───── Material provided ─────

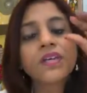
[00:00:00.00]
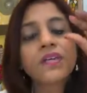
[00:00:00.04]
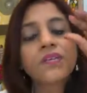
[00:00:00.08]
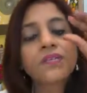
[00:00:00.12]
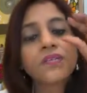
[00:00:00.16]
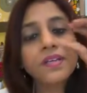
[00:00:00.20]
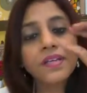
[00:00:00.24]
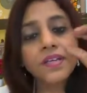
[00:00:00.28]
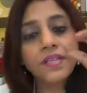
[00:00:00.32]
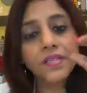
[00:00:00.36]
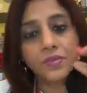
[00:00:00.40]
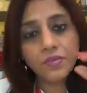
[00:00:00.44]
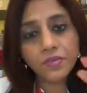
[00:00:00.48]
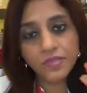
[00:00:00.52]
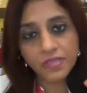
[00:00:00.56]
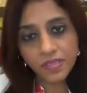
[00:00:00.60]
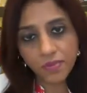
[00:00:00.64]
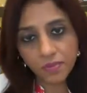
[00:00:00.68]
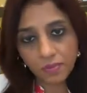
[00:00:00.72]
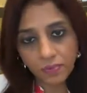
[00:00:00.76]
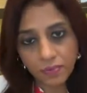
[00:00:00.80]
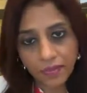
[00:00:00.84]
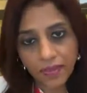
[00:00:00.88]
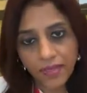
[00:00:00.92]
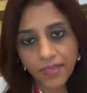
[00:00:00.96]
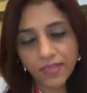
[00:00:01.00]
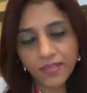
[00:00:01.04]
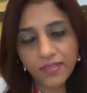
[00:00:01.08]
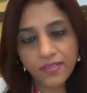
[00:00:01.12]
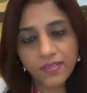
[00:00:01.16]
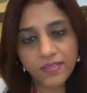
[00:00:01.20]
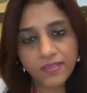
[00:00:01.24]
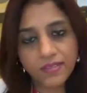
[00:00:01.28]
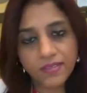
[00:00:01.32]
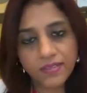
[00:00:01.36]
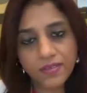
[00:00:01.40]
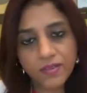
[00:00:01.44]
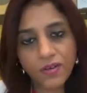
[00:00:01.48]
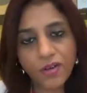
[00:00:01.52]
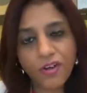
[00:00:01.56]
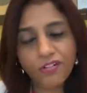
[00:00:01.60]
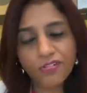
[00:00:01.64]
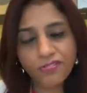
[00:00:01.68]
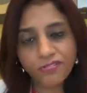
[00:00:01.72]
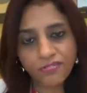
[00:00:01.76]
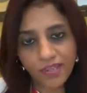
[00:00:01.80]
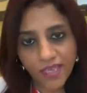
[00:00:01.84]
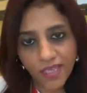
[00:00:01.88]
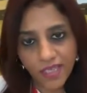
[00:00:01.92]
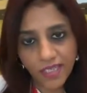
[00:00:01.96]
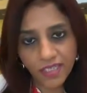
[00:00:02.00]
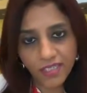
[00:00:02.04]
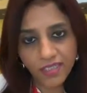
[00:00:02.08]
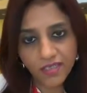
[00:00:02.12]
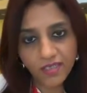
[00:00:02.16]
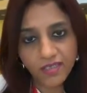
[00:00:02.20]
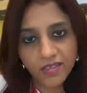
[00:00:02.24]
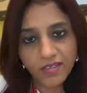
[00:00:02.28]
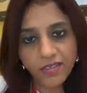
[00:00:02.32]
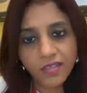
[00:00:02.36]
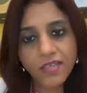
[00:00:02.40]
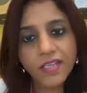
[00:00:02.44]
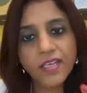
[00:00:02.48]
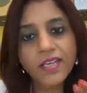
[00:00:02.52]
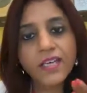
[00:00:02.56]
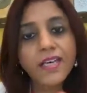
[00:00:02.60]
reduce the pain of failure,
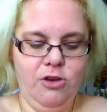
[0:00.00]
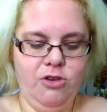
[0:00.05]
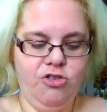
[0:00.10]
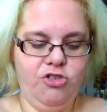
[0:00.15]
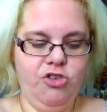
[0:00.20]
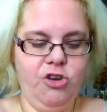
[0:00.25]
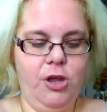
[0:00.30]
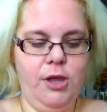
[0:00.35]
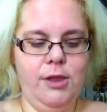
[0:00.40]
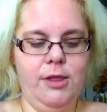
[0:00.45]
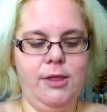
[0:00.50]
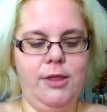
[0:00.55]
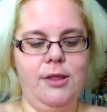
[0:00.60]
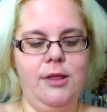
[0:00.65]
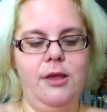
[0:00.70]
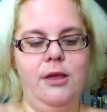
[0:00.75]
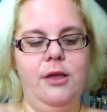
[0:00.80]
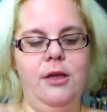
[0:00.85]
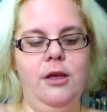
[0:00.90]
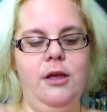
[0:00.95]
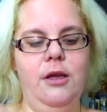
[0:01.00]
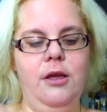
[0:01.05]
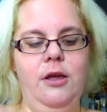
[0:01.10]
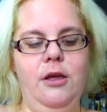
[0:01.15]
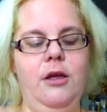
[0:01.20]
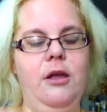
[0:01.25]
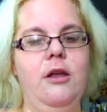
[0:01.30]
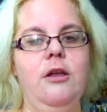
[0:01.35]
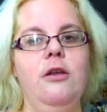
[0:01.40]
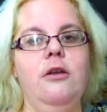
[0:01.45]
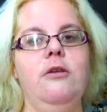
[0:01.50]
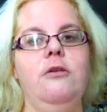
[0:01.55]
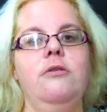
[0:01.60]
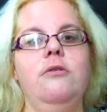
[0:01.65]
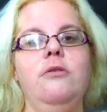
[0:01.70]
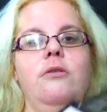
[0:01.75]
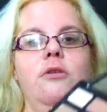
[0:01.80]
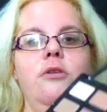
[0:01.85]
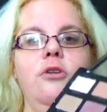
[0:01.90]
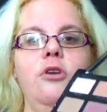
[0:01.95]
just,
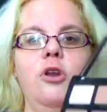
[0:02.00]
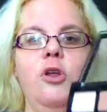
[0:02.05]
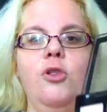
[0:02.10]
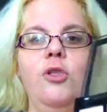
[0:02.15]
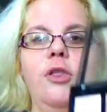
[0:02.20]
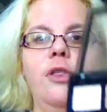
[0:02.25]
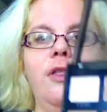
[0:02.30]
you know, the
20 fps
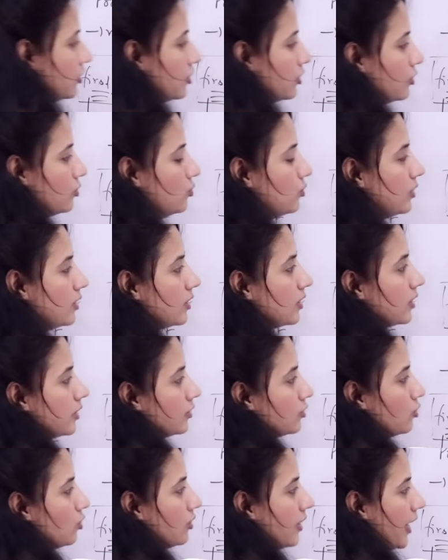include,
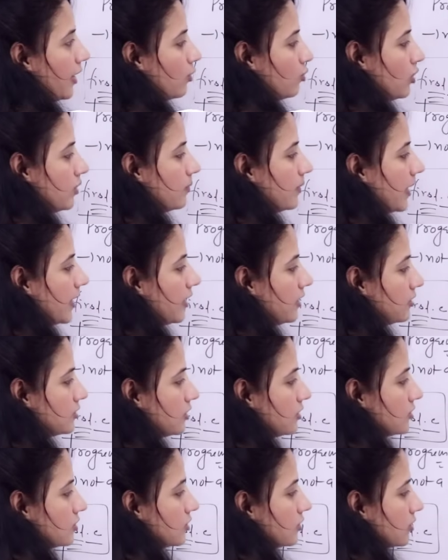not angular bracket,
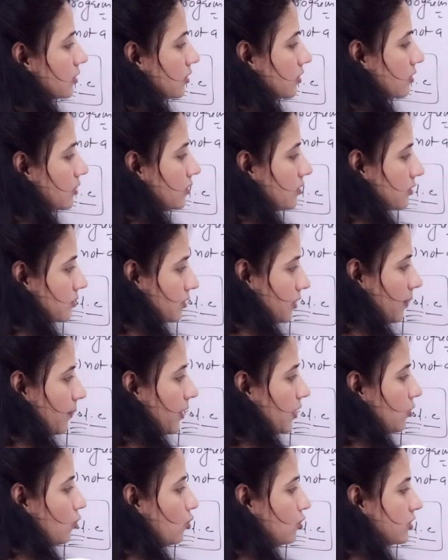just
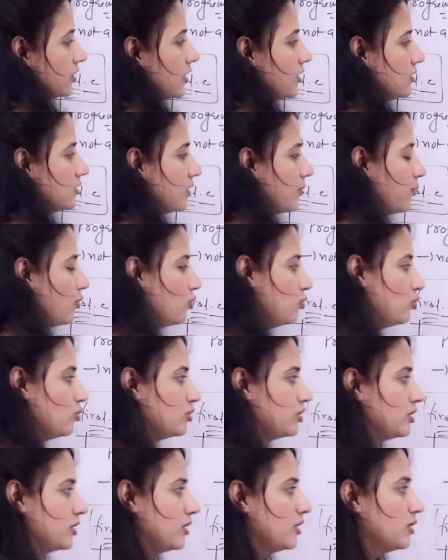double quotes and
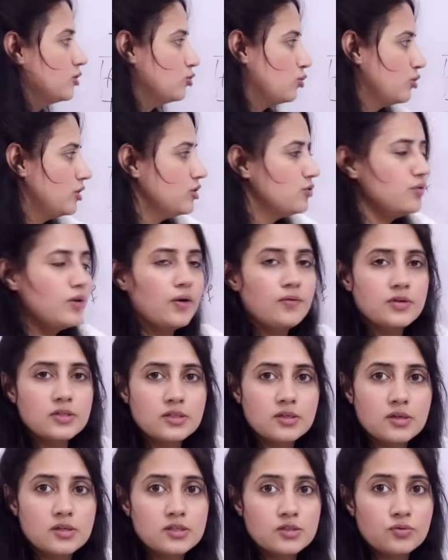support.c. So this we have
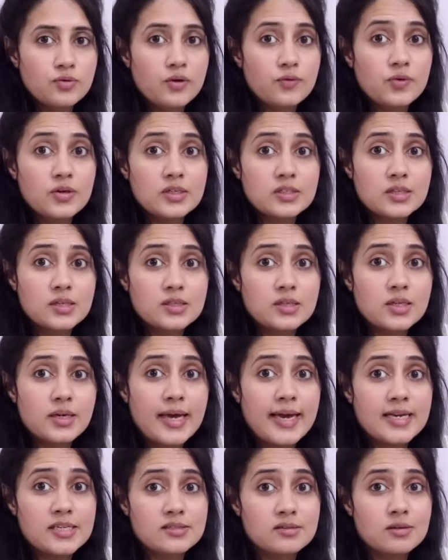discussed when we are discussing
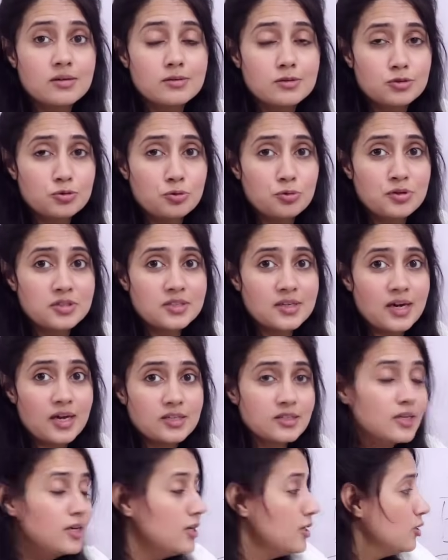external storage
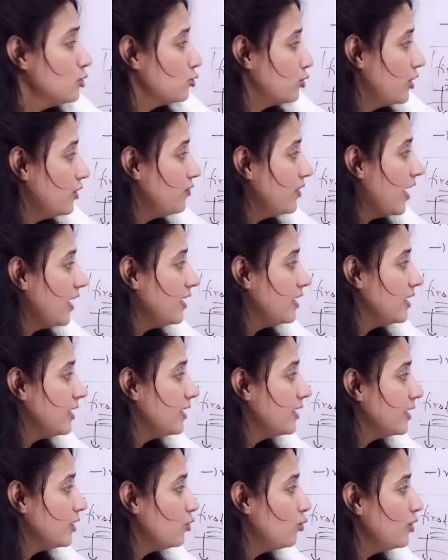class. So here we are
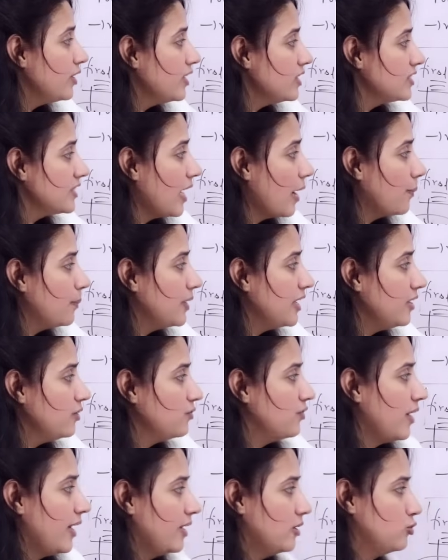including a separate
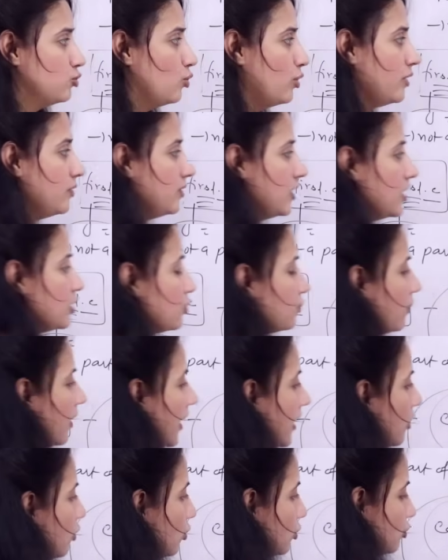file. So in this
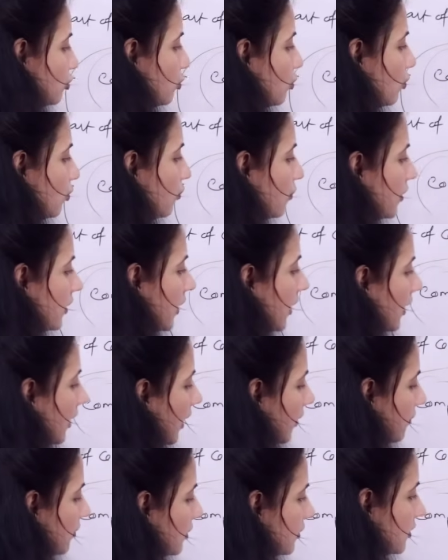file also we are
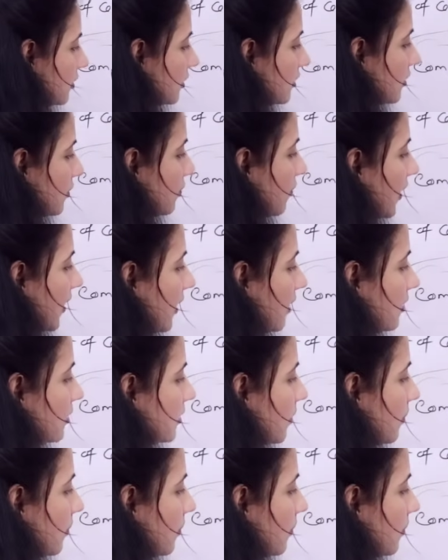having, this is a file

─────

- _Directions_
When you copy the data, keep every line exact and drop the pictures.

- _Solution to this task_
[00:00:00.00]
[00:00:00.04]
[00:00:00.08]
[00:00:00.12]
[00:00:00.16]
[00:00:00.20]
[00:00:00.24]
[00:00:00.28]
[00:00:00.32]
[00:00:00.36]
[00:00:00.40]
[00:00:00.44]
[00:00:00.48]
[00:00:00.52]
[00:00:00.56]
[00:00:00.60]
[00:00:00.64]
[00:00:00.68]
[00:00:00.72]
[00:00:00.76]
[00:00:00.80]
[00:00:00.84]
[00:00:00.88]
[00:00:00.92]
[00:00:00.96]
[00:00:01.00]
[00:00:01.04]
[00:00:01.08]
[00:00:01.12]
[00:00:01.16]
[00:00:01.20]
[00:00:01.24]
[00:00:01.28]
[00:00:01.32]
[00:00:01.36]
[00:00:01.40]
[00:00:01.44]
[00:00:01.48]
[00:00:01.52]
[00:00:01.56]
[00:00:01.60]
[00:00:01.64]
[00:00:01.68]
[00:00:01.72]
[00:00:01.76]
[00:00:01.80]
[00:00:01.84]
[00:00:01.88]
[00:00:01.92]
[00:00:01.96]
[00:00:02.00]
[00:00:02.04]
[00:00:02.08]
[00:00:02.12]
[00:00:02.16]
[00:00:02.20]
[00:00:02.24]
[00:00:02.28]
[00:00:02.32]
[00:00:02.36]
[00:00:02.40]
[00:00:02.44]
[00:00:02.48]
[00:00:02.52]
[00:00:02.56]
[00:00:02.60]
reduce the pain of failure,
[0:00.00]
[0:00.05]
[0:00.10]
[0:00.15]
[0:00.20]
[0:00.25]
[0:00.30]
[0:00.35]
[0:00.40]
[0:00.45]
[0:00.50]
[0:00.55]
[0:00.60]
[0:00.65]
[0:00.70]
[0:00.75]
[0:00.80]
[0:00.85]
[0:00.90]
[0:00.95]
[0:01.00]
[0:01.05]
[0:01.10]
[0:01.15]
[0:01.20]
[0:01.25]
[0:01.30]
[0:01.35]
[0:01.40]
[0:01.45]
[0:01.50]
[0:01.55]
[0:01.60]
[0:01.65]
[0:01.70]
[0:01.75]
[0:01.80]
[0:01.85]
[0:01.90]
[0:01.95]
just,
[0:02.00]
[0:02.05]
[0:02.10]
[0:02.15]
[0:02.20]
[0:02.25]
[0:02.30]
you know, the
20 fps
include,
not angular bracket,
just
double quotes and
support.c. So this we have
discussed when we are discussing
external storage
class. So here we are
including a separate
file. So in this
file also we are
having, this is a file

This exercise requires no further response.